* **Exercise instructions**
The entries are to be repeated exactly, with all pictures omitted.

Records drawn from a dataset
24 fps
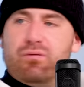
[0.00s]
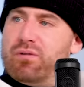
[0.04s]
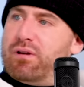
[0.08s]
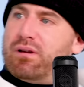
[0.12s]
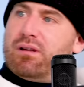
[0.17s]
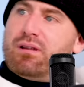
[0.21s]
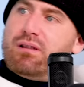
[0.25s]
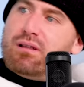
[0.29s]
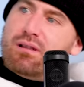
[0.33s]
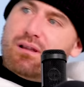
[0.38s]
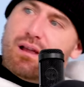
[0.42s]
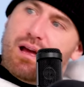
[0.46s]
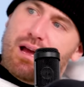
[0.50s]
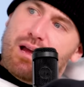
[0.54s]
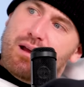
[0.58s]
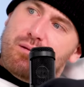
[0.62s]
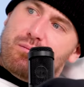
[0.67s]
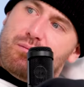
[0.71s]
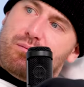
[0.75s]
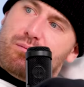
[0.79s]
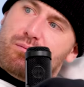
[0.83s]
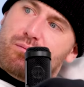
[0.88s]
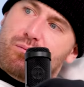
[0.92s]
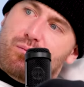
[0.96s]
movie? I
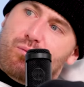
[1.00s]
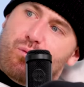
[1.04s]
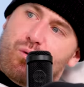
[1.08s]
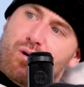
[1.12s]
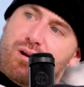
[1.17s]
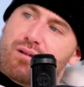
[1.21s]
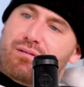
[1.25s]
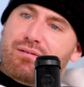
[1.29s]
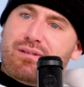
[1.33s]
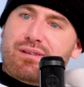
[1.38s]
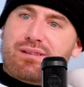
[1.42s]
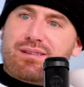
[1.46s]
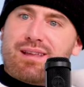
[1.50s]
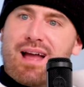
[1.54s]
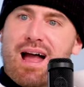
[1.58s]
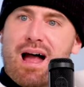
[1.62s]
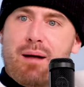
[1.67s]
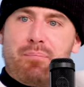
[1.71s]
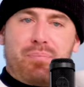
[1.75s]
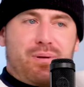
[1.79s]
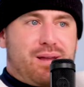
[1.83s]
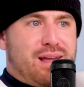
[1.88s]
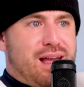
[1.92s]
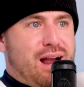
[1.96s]
am one of the
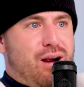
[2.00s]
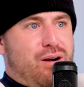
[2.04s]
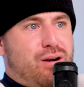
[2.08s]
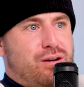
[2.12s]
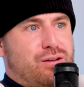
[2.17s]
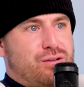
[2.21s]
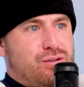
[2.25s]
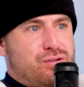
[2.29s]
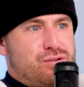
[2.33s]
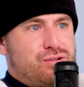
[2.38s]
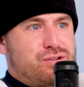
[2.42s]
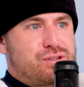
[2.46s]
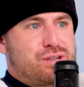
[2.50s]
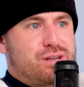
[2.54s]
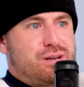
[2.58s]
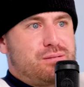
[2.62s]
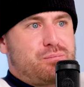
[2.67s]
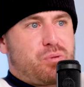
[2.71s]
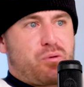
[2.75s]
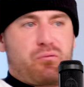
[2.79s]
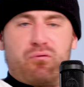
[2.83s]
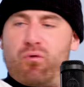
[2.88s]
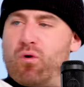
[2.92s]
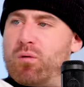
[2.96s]
top characters
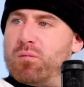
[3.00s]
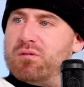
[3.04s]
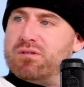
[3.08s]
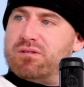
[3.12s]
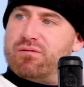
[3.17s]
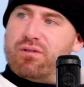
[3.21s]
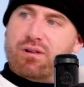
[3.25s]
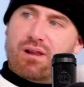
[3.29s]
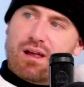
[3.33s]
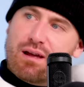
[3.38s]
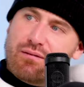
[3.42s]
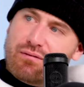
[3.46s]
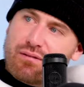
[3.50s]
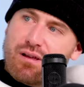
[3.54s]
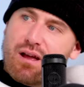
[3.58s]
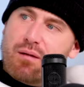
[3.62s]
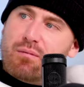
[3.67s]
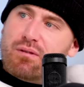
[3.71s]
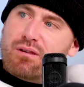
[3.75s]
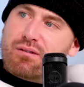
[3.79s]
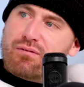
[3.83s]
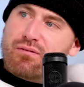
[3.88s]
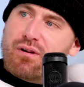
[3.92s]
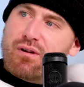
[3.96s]
performance of a lifetime in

* **Solved problem**
24 fps
[0.00s]
[0.04s]
[0.08s]
[0.12s]
[0.17s]
[0.21s]
[0.25s]
[0.29s]
[0.33s]
[0.38s]
[0.42s]
[0.46s]
[0.50s]
[0.54s]
[0.58s]
[0.62s]
[0.67s]
[0.71s]
[0.75s]
[0.79s]
[0.83s]
[0.88s]
[0.92s]
[0.96s]
movie? I
[1.00s]
[1.04s]
[1.08s]
[1.12s]
[1.17s]
[1.21s]
[1.25s]
[1.29s]
[1.33s]
[1.38s]
[1.42s]
[1.46s]
[1.50s]
[1.54s]
[1.58s]
[1.62s]
[1.67s]
[1.71s]
[1.75s]
[1.79s]
[1.83s]
[1.88s]
[1.92s]
[1.96s]
am one of the
[2.00s]
[2.04s]
[2.08s]
[2.12s]
[2.17s]
[2.21s]
[2.25s]
[2.29s]
[2.33s]
[2.38s]
[2.42s]
[2.46s]
[2.50s]
[2.54s]
[2.58s]
[2.62s]
[2.67s]
[2.71s]
[2.75s]
[2.79s]
[2.83s]
[2.88s]
[2.92s]
[2.96s]
top characters
[3.00s]
[3.04s]
[3.08s]
[3.12s]
[3.17s]
[3.21s]
[3.25s]
[3.29s]
[3.33s]
[3.38s]
[3.42s]
[3.46s]
[3.50s]
[3.54s]
[3.58s]
[3.62s]
[3.67s]
[3.71s]
[3.75s]
[3.79s]
[3.83s]
[3.88s]
[3.92s]
[3.96s]
performance of a lifetime in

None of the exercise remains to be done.